Although many women will cop to envying the ability to pee standing up thing, it's surely not because of the urinals. The urinals are a drawback. No privacy, man. It is the potential ability to be circumspect, like say in the woods, or whatever, and not have to lower one's clothing quite so far, thereby exposing ourselves, that we envy.
Let me clarify. Every time I'm at a movie theater, restaurant or rest area on the highway, and my wife and I both go to the restroom (for urinary purposes) at the same time, I inevitably complete my business 2 to 10 minutes faster than she, no matter how many folks are waiting in line. Why? Because of the urinals and the ability to pee standing up. Remember, we (guys) still have the stall option for those who have shy bladders or who prefer private pee-age. But the ability to run in, unzip, empty, rezip, wash, soap, dry and run? I wouldn't trade that for anything.
I think women's rooms get couches because men do not know the tragedy of pantyhose and spike heels. We take all the concessions we can get.
But the ability to run in, unzip, empty, rezip, wash, soap, dry and run?
Plus, as I think I've mentioned before, the ability to write your name in the snow and put out small fires.
I wouldn't trade that for anything.
Any minute now Tep's going to step in and tell the multiple orgasm joke.
I inevitably complete my business 2 to 10 minutes faster than she, no matter how many folks are waiting in line
TEN MINUTES??? I think your wife is in there surfing the internet, or something.
But the ability to run in, unzip, empty, rezip, wash, soap, dry and run?

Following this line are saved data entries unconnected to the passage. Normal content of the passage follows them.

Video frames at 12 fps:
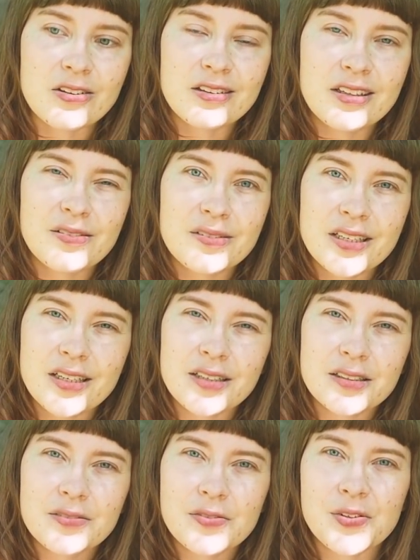live there
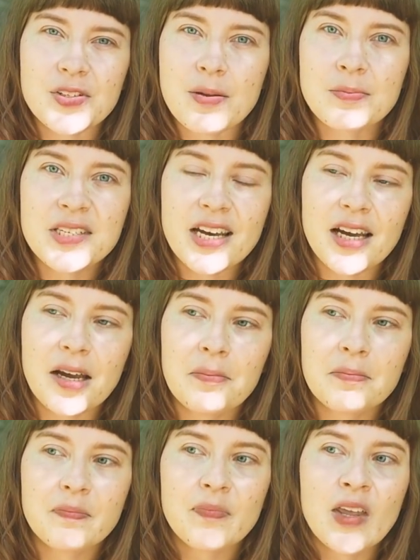for some
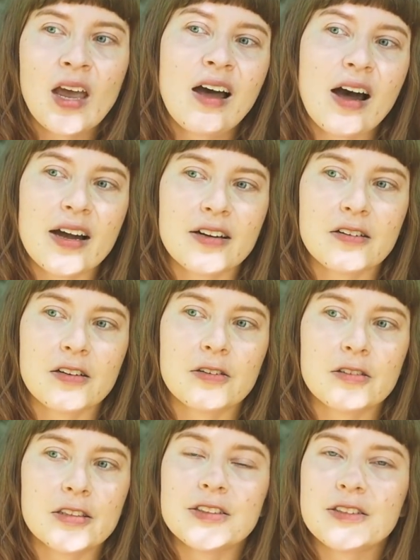time. I don't know,
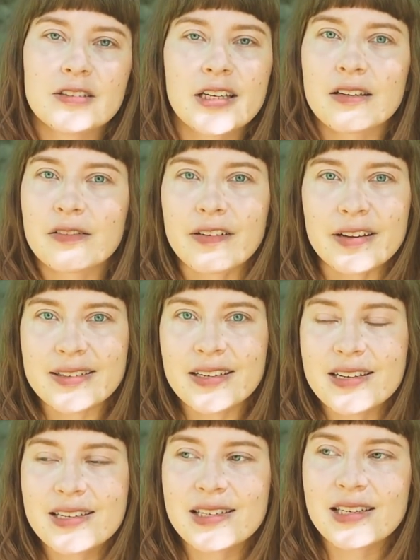or do like a
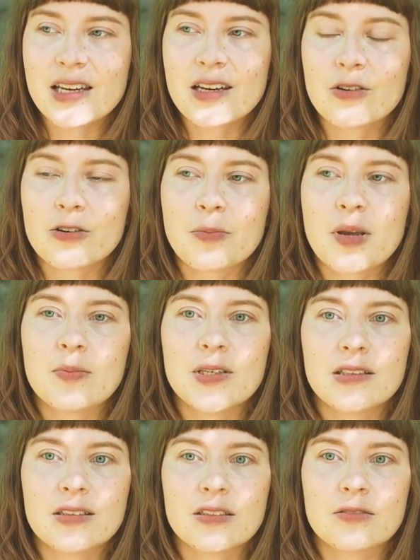residency, or maybe
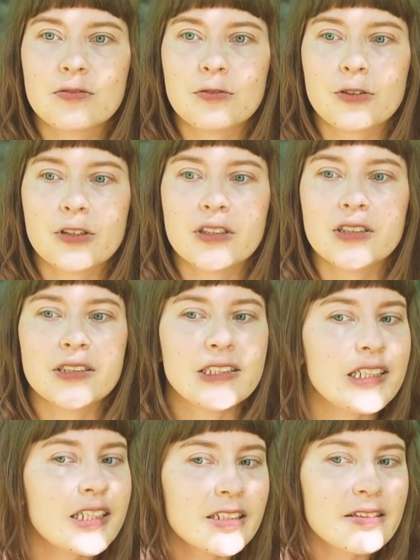live for
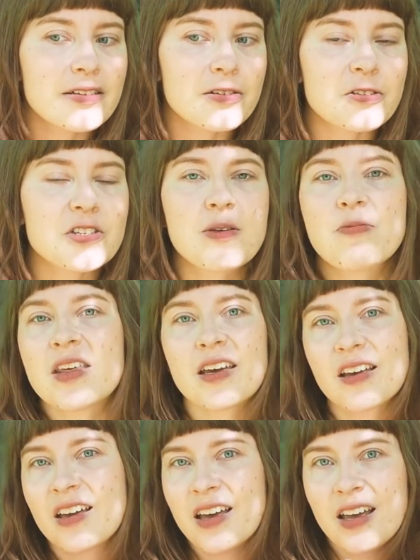a year or
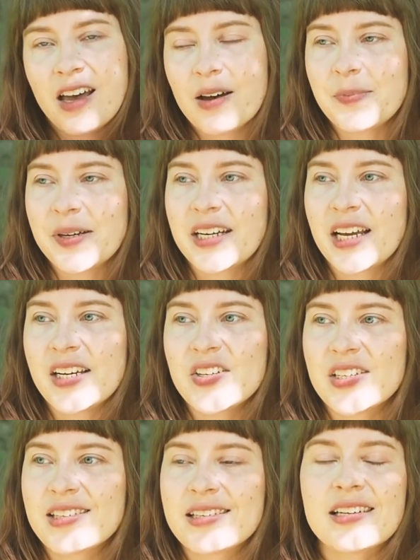something. But
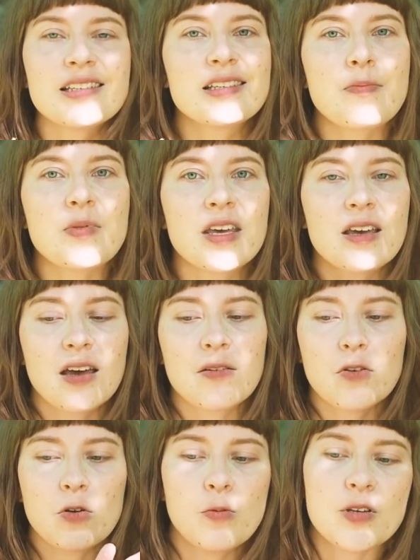it's something
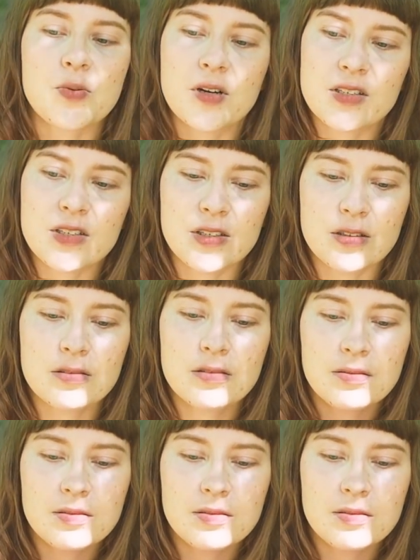I've always wanted to do,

I wouldn't trade that for anything.
I dunno about _anything_. It's kinda convenient, but I hate public toilets anyway. I tend to use them at the movie theatre only because I have just consumed about 30 litres of iced tea (or at least, their "bladderbuster" size seems that big), and no amount of willpower in the 'verse can get you to friendly porcelain with that much pressure going on.
I wouldn't trade that for anything.
Any minute now Tep's going to step in and tell the multiple orgasm joke.
"Ten bucks, Father, same as downtown."
Wait. Wrong joke.
I wasn't ever mistaken for a teacher, for I am short, but... dear god, Kathy, you're freaking me out here with the I-am-you and you-is-me stuff.
And shrift is rather more me-ish.
There are a million untold stories in history. How people coped with normal bodily functions in crazy clothes is one of them.
I read a Semi-Hist Romance where the modern (time-travelin') woman was shocked at the number of layers required to dress in the Elizabethan period she traveled to, but loved the naughtiness of the fact that they wore no panties. So, I guess once you had your layers of skirts, petticoats, etc., up and out of the way, you didn't have to worry about wrestling with anything else.
I occasionally envy the male ability to pee standing up, especially when I'm in the woods or whatever. But urinals seem like a nightmare to me.